*WHAT TO WORK ON*: A verbatim copy of every record is required, and no pictures should be included.
##### THE DATA #####
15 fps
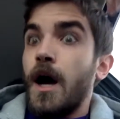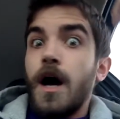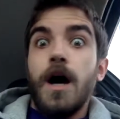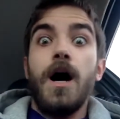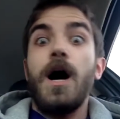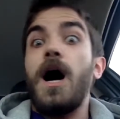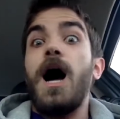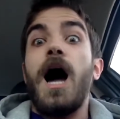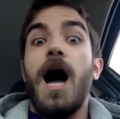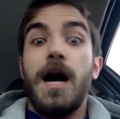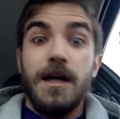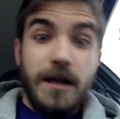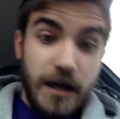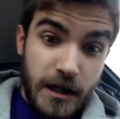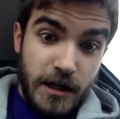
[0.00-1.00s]

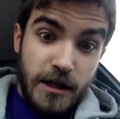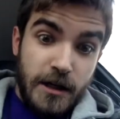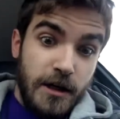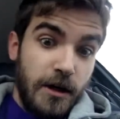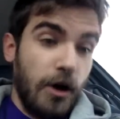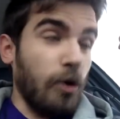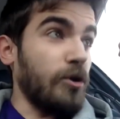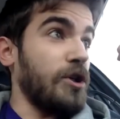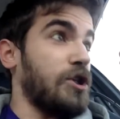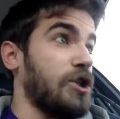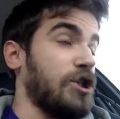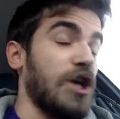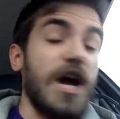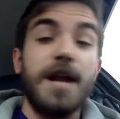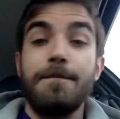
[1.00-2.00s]
Ugh. Holy
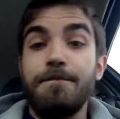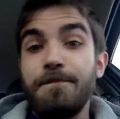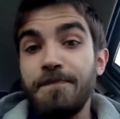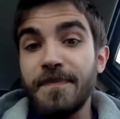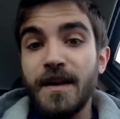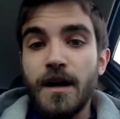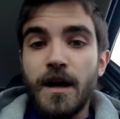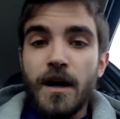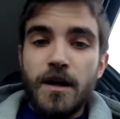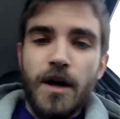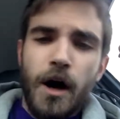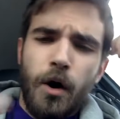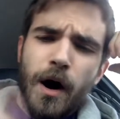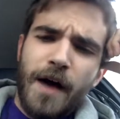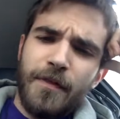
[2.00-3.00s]
shit.
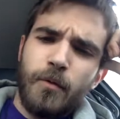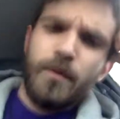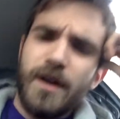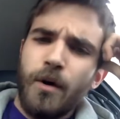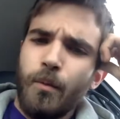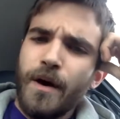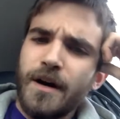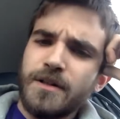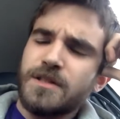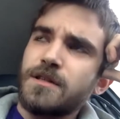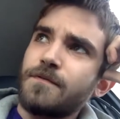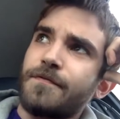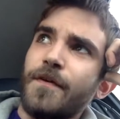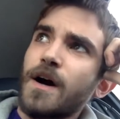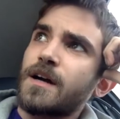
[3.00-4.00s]
Yo, on the real, where's
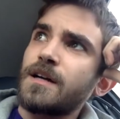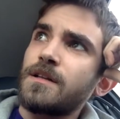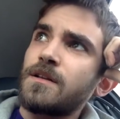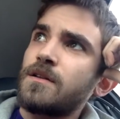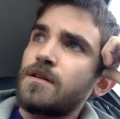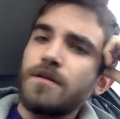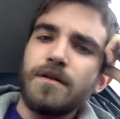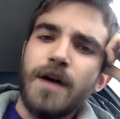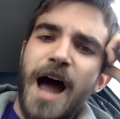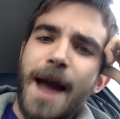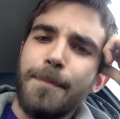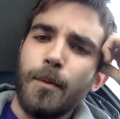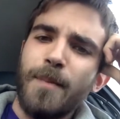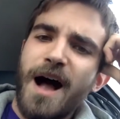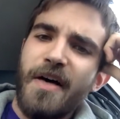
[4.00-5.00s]
the fucking
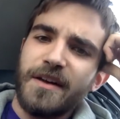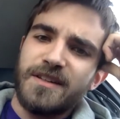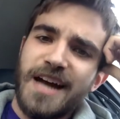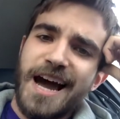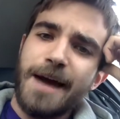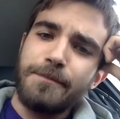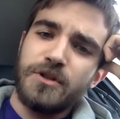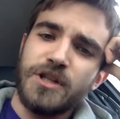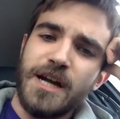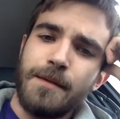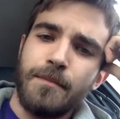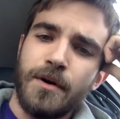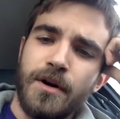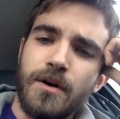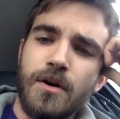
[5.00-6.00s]
hyperbolic time
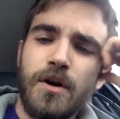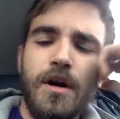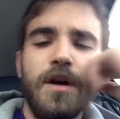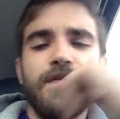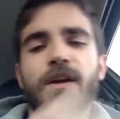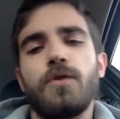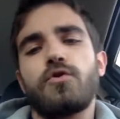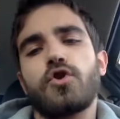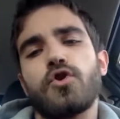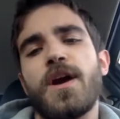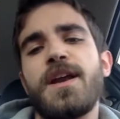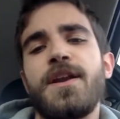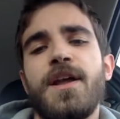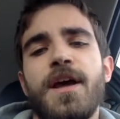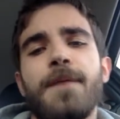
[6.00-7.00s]
chamber that you
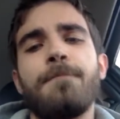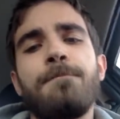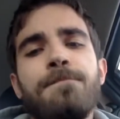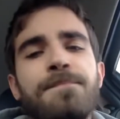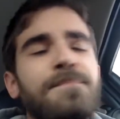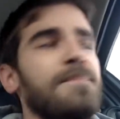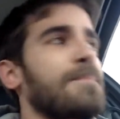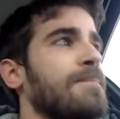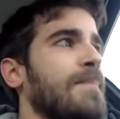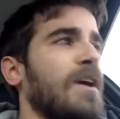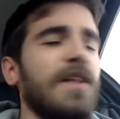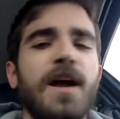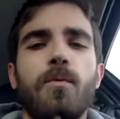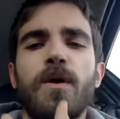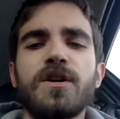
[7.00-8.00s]
trained in?
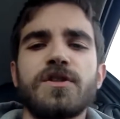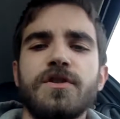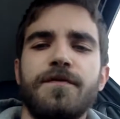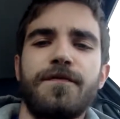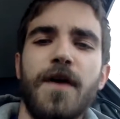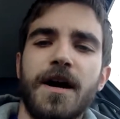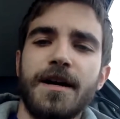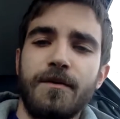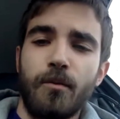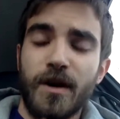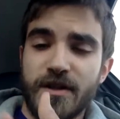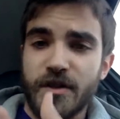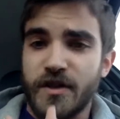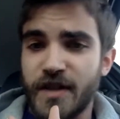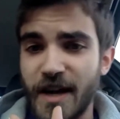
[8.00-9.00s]
Like, where's the fucking,
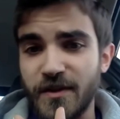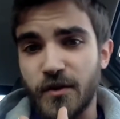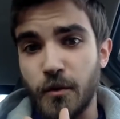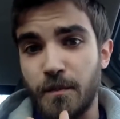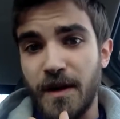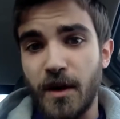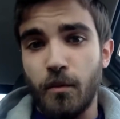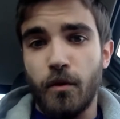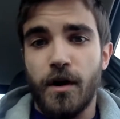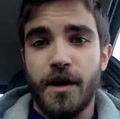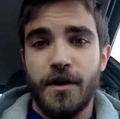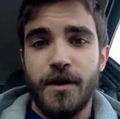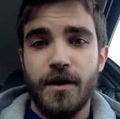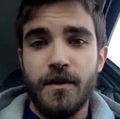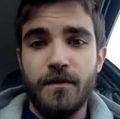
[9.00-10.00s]
where's the senzu bean
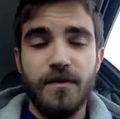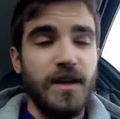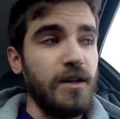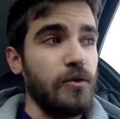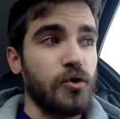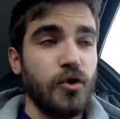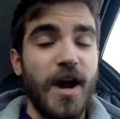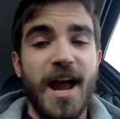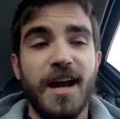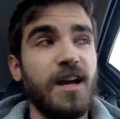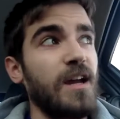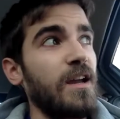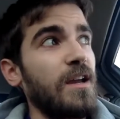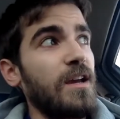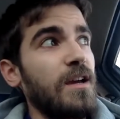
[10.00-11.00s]
water that you
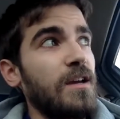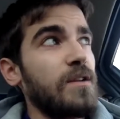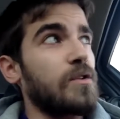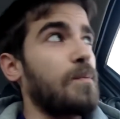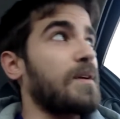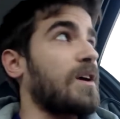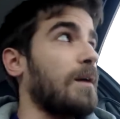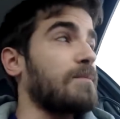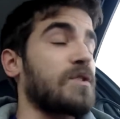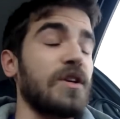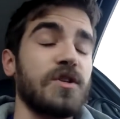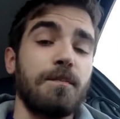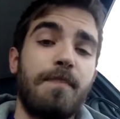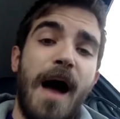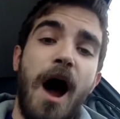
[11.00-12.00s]
drank to become
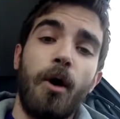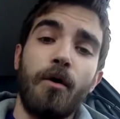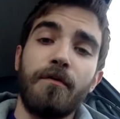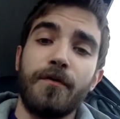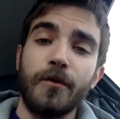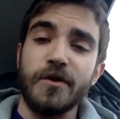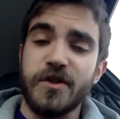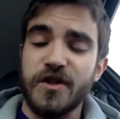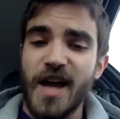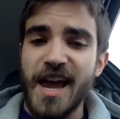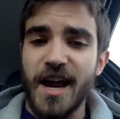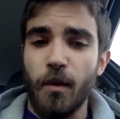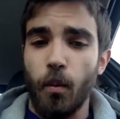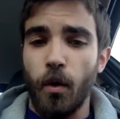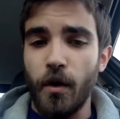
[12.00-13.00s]
such a powerful
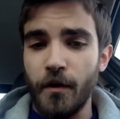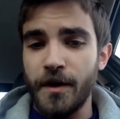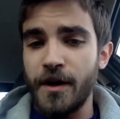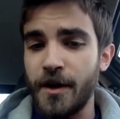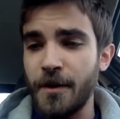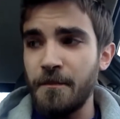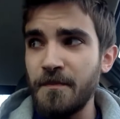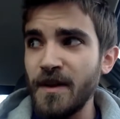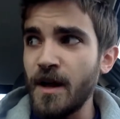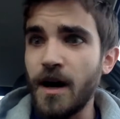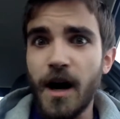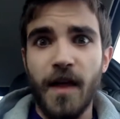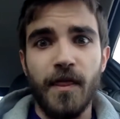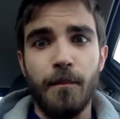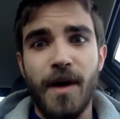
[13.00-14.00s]
Saiyan warrior
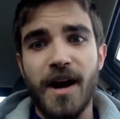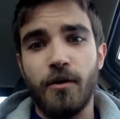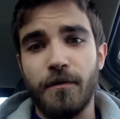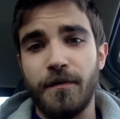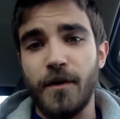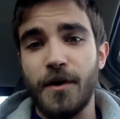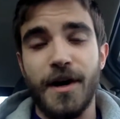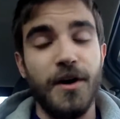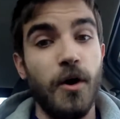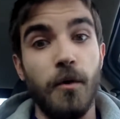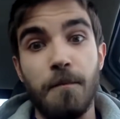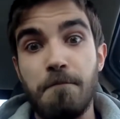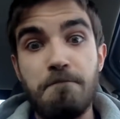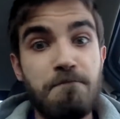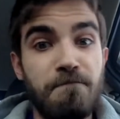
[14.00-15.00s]
on the microphone? I
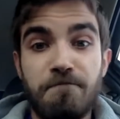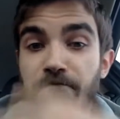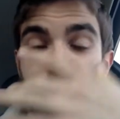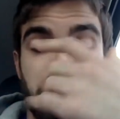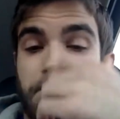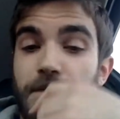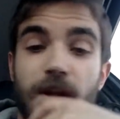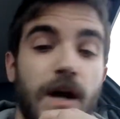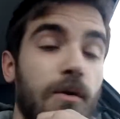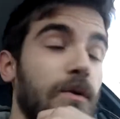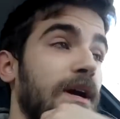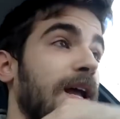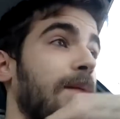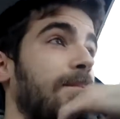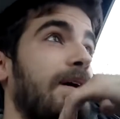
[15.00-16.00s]
don't, I don't
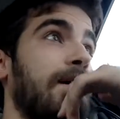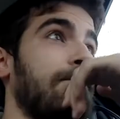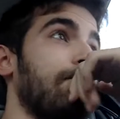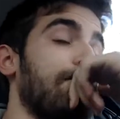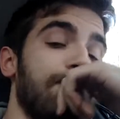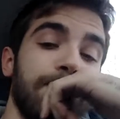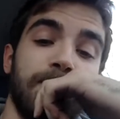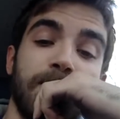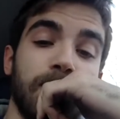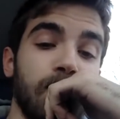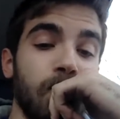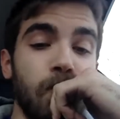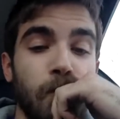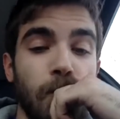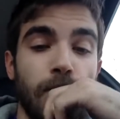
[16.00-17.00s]
get it, man.
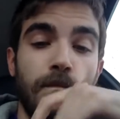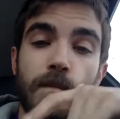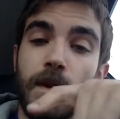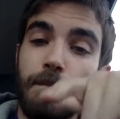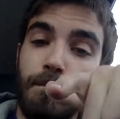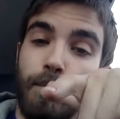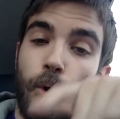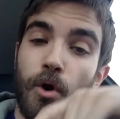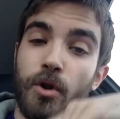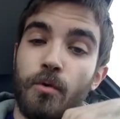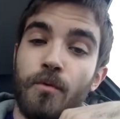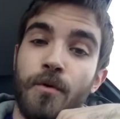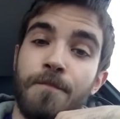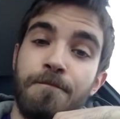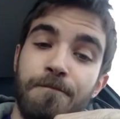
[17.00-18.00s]
Boiler
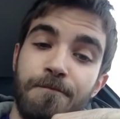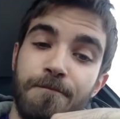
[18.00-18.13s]
room.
#####
*ANSWER FOR THE TASK*:
15 fps
[0.00-1.00s]

[1.00-2.00s]
Ugh. Holy
[2.00-3.00s]
shit.
[3.00-4.00s]
Yo, on the real, where's
[4.00-5.00s]
the fucking
[5.00-6.00s]
hyperbolic time
[6.00-7.00s]
chamber that you
[7.00-8.00s]
trained in?
[8.00-9.00s]
Like, where's the fucking,
[9.00-10.00s]
where's the senzu bean
[10.00-11.00s]
water that you
[11.00-12.00s]
drank to become
[12.00-13.00s]
such a powerful
[13.00-14.00s]
Saiyan warrior
[14.00-15.00s]
on the microphone? I
[15.00-16.00s]
don't, I don't
[16.00-17.00s]
get it, man.
[17.00-18.00s]
Boiler
[18.00-18.13s]
room.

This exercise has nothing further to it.